I gave up on that particular issue and it'll probably never get fixed, but let's just say that have we been using an "alive" language things would've gone much smoother.
I don't know anything about the Python libraries as such but if they implement pluggable modules like memcache, redis, SysV SHM, etc., for the caching, then you can chop and change as required without having to make any application level changes[1]. Which is also handy for testing because you can supply your own mock cache module to do ... whatever.
[1] A good example would be going from "direct DB access" to "global memcache" to "local memcache backed by global memcache" - all without application changes.
I strongly disagree: I'd rather debug something wrong with the lone application level change which added the cache support at the application level, rather than have to enter the long and deep rabbit hole of the path the code takes at the point I ask for a resultset and I get something from the DB-backed ORM, or from a global memcache, or blah.
But then again, I happily develop on mostly-Perl codebase(s) ;)

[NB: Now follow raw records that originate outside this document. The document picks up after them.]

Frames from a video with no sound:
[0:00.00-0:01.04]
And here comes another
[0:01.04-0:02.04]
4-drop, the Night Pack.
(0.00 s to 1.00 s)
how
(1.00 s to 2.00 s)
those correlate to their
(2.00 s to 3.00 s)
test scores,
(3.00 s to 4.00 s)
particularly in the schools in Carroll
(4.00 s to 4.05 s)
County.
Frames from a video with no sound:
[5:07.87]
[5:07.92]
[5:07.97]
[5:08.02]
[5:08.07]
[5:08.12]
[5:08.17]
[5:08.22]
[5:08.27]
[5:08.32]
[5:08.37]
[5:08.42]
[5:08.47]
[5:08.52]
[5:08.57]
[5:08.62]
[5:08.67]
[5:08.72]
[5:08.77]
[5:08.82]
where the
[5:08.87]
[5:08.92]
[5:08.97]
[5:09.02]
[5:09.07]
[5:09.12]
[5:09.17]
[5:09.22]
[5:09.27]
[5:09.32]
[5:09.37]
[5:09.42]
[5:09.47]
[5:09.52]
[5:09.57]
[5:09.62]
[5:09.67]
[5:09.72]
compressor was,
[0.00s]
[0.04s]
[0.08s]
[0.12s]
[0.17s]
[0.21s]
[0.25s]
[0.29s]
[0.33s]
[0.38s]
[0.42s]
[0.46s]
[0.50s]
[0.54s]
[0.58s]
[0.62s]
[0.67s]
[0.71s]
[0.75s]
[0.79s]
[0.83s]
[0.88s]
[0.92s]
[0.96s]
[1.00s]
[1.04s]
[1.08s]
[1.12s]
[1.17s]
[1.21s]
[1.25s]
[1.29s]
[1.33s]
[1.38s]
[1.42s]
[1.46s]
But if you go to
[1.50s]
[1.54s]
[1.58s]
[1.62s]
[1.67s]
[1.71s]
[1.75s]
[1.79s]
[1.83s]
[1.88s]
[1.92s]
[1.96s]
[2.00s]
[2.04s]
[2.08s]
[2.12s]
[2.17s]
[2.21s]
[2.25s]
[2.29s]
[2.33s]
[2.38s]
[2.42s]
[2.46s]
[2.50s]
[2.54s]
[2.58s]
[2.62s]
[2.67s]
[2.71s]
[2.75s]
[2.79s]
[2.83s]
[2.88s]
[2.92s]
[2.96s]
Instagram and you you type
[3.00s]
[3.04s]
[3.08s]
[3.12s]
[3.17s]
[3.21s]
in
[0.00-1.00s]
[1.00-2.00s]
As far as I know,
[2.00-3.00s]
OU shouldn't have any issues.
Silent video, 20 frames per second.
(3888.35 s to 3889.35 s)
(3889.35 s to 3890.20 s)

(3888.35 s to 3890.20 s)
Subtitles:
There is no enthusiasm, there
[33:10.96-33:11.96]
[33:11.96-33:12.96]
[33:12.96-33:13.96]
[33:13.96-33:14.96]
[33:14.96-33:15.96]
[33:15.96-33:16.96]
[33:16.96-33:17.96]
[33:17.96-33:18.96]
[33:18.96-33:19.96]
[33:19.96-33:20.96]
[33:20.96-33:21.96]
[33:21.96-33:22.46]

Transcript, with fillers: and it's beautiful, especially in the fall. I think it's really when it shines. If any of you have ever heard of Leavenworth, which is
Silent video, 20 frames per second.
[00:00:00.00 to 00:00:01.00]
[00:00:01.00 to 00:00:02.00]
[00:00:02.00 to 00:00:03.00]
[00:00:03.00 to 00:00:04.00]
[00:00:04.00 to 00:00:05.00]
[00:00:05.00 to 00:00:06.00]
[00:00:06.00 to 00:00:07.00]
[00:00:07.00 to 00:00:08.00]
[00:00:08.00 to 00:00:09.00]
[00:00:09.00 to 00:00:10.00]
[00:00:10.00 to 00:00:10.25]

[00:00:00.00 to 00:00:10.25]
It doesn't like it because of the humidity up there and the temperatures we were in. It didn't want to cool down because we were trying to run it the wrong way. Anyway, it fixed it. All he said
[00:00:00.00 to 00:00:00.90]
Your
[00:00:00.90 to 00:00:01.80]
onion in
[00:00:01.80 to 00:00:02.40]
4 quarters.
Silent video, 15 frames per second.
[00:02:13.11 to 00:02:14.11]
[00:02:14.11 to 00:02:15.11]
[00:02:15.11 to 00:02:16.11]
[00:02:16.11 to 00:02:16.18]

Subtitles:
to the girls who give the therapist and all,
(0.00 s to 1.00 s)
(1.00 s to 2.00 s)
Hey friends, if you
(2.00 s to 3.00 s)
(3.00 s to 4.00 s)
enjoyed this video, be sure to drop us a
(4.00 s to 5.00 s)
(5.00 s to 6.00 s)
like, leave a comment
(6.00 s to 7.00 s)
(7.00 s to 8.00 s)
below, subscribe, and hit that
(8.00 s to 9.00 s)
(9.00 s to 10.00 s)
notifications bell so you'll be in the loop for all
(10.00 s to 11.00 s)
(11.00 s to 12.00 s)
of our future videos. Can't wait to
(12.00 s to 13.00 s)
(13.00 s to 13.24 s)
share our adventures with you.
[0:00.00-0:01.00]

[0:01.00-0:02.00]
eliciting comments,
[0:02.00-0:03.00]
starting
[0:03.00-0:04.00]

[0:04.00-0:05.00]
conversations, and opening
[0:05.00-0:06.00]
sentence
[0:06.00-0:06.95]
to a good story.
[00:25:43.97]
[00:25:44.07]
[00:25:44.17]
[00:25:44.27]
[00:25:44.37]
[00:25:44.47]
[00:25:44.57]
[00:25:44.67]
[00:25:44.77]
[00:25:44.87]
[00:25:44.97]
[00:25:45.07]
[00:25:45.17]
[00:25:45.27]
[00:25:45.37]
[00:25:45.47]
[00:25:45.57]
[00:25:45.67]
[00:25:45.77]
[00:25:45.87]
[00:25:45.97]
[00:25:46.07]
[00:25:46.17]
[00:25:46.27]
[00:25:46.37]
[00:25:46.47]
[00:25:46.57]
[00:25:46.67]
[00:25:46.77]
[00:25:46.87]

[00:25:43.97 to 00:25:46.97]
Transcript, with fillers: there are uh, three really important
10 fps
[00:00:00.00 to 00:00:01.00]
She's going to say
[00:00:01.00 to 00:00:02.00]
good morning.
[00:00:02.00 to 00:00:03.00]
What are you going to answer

… and they're getting fewer and fewer by the year, at least for Perl :|
With this obsolete language the only way is to change pretty much all the app to do app-layer caching and that would've cost 20x times that, so we're not going to do it.
Hence everything is being rewritten to Java(Script) and PHP.
In Python land I am still happily getting offers with good salaries.
tl;dr: Don’t build your app on top of a pile of crap in-house framework.
https://www.cloudbees.com/blog/about-paypals-node-vs-java-%E...
Dynamic tracing all the things has reduced the time to solve bugs by an order of magnitude for us.
Yes, you should write unit tests to cover this in interpreted languages with weak or no types, but this depends on the developer a) doing it, and b) not missing any cases - PRs/code reviews are not a catch-all. Especially in the case of factoring common logic out or some other form of refactoring, a strongly typed language is my best friend.